Importance scientifique
En tant que premier quasar jamais identifié, 3C 273 est sans doute l'un des objets astronomiques les plus importants historiquement du XXe siècle. Son identification en 1963 par Maarten Schmidt à Caltech a démontré que des sources d'émission radio extrêmement compactes pouvaient être localisées à des distances cosmologiques, ce qui impliquait des productions d'énergie dépassant de loin celles de galaxies entières. Cette découverte a conduit directement au cadre théorique de l’accrétion sur les trous noirs supermassifs en tant que moteur alimentant les noyaux galactiques actifs. Les observations de Hubble sur 3C 273 ont joué un rôle déterminant dans la caractérisation de la galaxie hôte du quasar, révélant une galaxie elliptique géante avec de faibles caractéristiques en forme de spirale qui peuvent indiquer un événement de fusion passé.

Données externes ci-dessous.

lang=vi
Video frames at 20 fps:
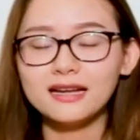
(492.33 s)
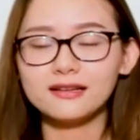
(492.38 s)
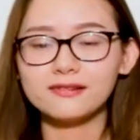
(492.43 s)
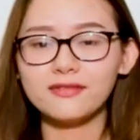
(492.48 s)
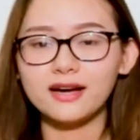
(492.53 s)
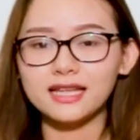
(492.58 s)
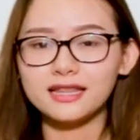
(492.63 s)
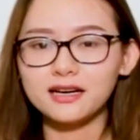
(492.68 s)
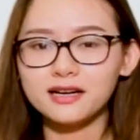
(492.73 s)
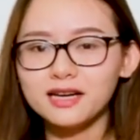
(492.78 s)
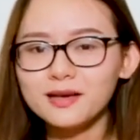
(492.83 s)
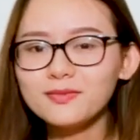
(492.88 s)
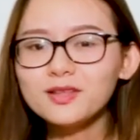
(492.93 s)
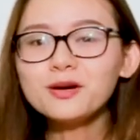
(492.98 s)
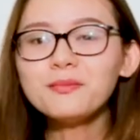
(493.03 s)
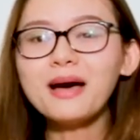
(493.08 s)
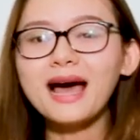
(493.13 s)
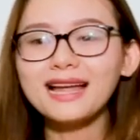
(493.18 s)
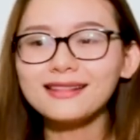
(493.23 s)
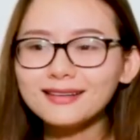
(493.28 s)
và thời điểm
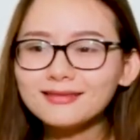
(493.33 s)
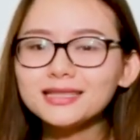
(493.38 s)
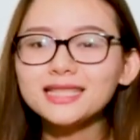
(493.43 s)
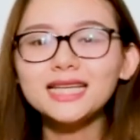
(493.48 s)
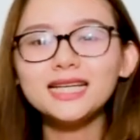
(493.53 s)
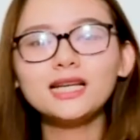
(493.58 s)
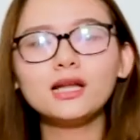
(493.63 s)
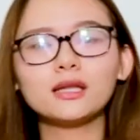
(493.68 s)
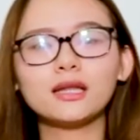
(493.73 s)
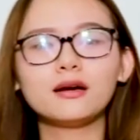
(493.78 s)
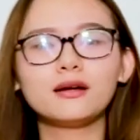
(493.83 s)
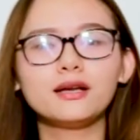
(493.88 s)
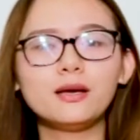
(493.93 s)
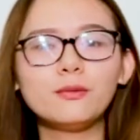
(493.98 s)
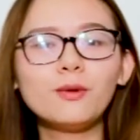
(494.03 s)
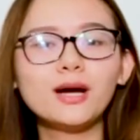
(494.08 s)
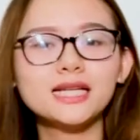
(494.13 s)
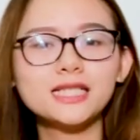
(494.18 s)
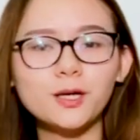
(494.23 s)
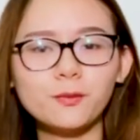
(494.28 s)
thứ ba tất nhiên là thời
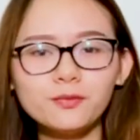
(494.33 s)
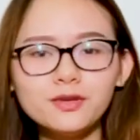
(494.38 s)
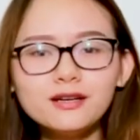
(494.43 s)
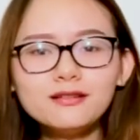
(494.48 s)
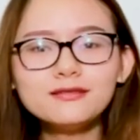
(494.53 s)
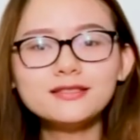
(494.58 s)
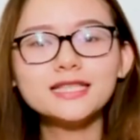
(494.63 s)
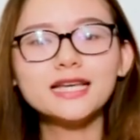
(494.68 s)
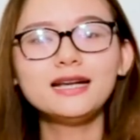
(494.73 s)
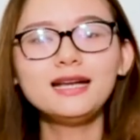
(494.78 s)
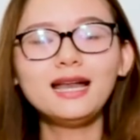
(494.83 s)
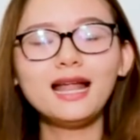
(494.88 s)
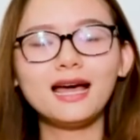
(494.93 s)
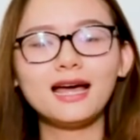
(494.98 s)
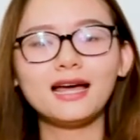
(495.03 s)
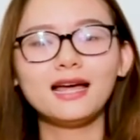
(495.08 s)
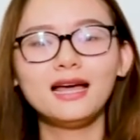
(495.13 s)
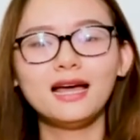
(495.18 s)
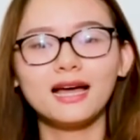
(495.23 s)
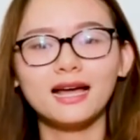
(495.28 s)
điểm quan trọng nhất chính
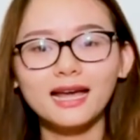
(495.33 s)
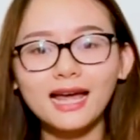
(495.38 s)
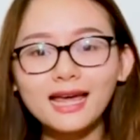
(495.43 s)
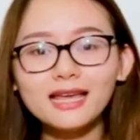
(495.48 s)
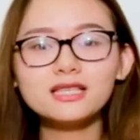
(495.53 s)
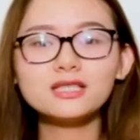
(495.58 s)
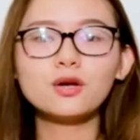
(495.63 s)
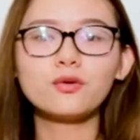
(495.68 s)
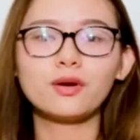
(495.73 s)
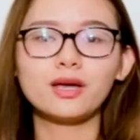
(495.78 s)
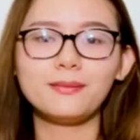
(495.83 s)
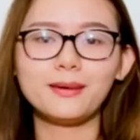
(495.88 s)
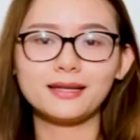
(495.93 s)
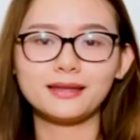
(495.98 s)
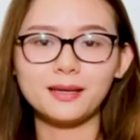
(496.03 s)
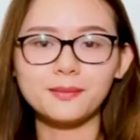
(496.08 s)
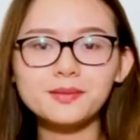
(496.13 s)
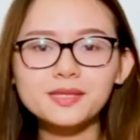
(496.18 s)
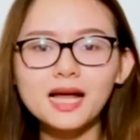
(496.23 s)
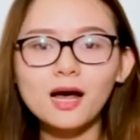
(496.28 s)
là ngay sau khi bạn
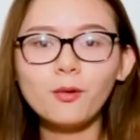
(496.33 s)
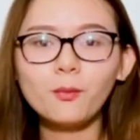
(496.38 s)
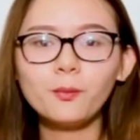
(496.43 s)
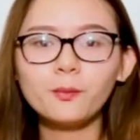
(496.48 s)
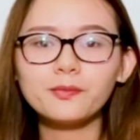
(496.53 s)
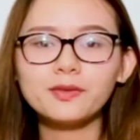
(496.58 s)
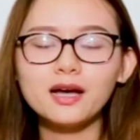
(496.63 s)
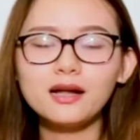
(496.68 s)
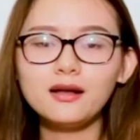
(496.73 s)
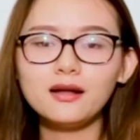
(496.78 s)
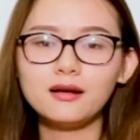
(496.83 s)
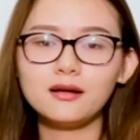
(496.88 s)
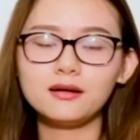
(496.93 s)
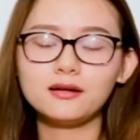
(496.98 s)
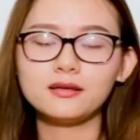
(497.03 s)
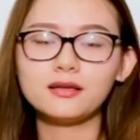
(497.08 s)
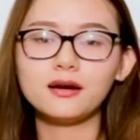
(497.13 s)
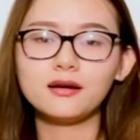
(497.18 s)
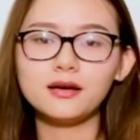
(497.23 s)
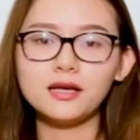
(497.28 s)
tập xong đó là,
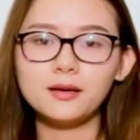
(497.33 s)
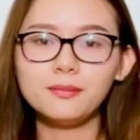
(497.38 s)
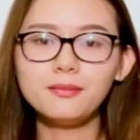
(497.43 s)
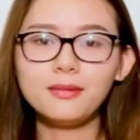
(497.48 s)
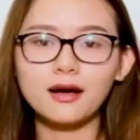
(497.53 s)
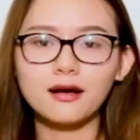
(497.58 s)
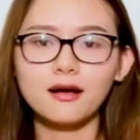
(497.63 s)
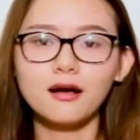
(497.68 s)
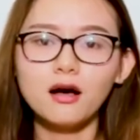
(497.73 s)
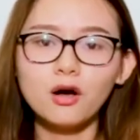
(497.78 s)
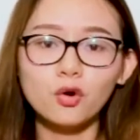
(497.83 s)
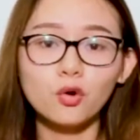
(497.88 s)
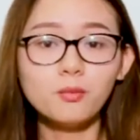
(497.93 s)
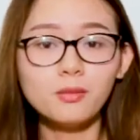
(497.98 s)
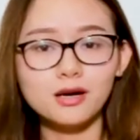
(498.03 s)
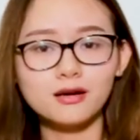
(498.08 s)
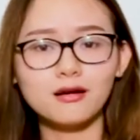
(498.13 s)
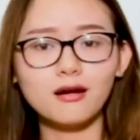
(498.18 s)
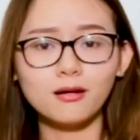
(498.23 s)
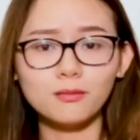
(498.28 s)
thời điểm mà cơ của
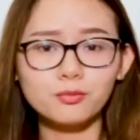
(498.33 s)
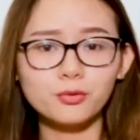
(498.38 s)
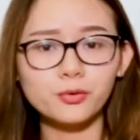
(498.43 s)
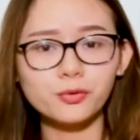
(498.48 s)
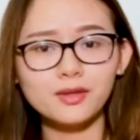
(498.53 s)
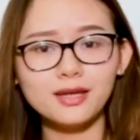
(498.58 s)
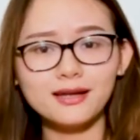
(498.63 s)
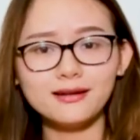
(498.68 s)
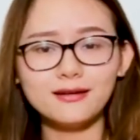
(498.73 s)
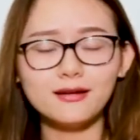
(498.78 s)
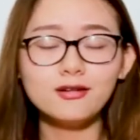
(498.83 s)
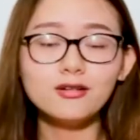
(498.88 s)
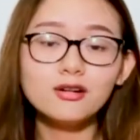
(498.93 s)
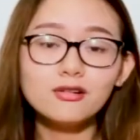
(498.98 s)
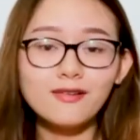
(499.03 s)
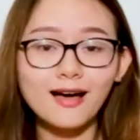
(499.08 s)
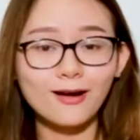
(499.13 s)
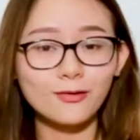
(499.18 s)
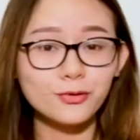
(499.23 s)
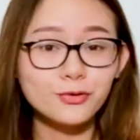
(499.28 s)
mình cần protein để đưa
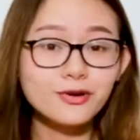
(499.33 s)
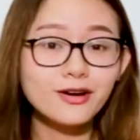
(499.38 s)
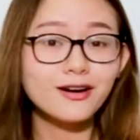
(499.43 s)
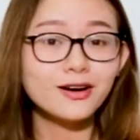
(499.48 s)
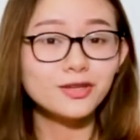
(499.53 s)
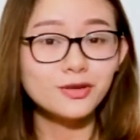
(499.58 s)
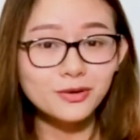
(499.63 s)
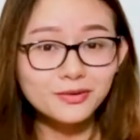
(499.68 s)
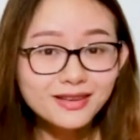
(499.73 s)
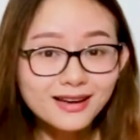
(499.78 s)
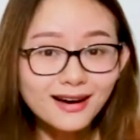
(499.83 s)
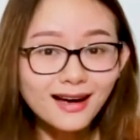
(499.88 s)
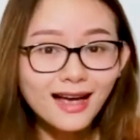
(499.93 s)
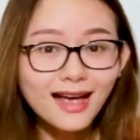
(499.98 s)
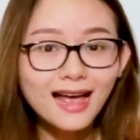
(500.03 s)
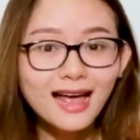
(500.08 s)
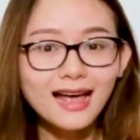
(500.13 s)
vào nuôi cơ nhiều nhất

Le jet unilatéral proéminent du quasar, résolu dans les moindres détails par Hubble, constitue un laboratoire naturel pour étudier la physique relativiste des plasmas, l'accélération des particules et la dynamique des champs magnétiques dans des environnements extrêmes, bien au-delà de tout ce qui est réalisable dans les expériences terrestres.
Détails d'observation
Hubble a observé 3C 273 à l'aide de la caméra planétaire à grand champ 2 (WFPC2) avec des techniques coronographiques et une soustraction spécialisée de la fonction d'étalement des points pour supprimer l'éblouissement écrasant du noyau du quasar et révéler la galaxie hôte sous-jacente. Il s'agissait de l'une des premières tentatives réussies d'imagerie d'une galaxie hôte quasar, nécessitant un étalonnage minutieux des caractéristiques optiques de Hubble pour supprimer le diagramme de diffraction de la brillante source centrale. Une imagerie supplémentaire avec différents filtres a révélé le jet relativiste s'étendant du noyau, tandis que les observations spectroscopiques avec le spectrographe d'objets faibles ont fourni des informations cinématiques sur le gaz entourant le trou noir central.
Position dans l'univers
Constellation
Vierge
Distance depuis la Terre
2,4 milliards d'années-lumière
Faits intéressants
- 1
3C 273 est si lumineux qu'il peut être détecté avec un modeste télescope amateur bien qu'il se trouve à 2,4 milliards d'années-lumière, ce qui en fait l'un des objets les plus éloignés visibles dans les petits instruments et environ 4 000 milliards de fois plus lumineux que le Soleil.
- 2
Le jet relativiste s'étendant de 3C 273 s'étend sur 200 000 années-lumière et est constitué de plasma se déplaçant à environ 99,5 % de la vitesse de la lumière, émettant un rayonnement sur l'ensemble du spectre électromagnétique, des ondes radio aux rayons gamma.
- 3
Lorsque Maarten Schmidt a identifié 3C 273 comme extragalactique en 1963, c'était si inattendu que cela a fondamentalement changé notre compréhension de l'univers, révélant que des trous noirs supermassifs pouvaient alimenter des objets visibles à des milliards d'années-lumière.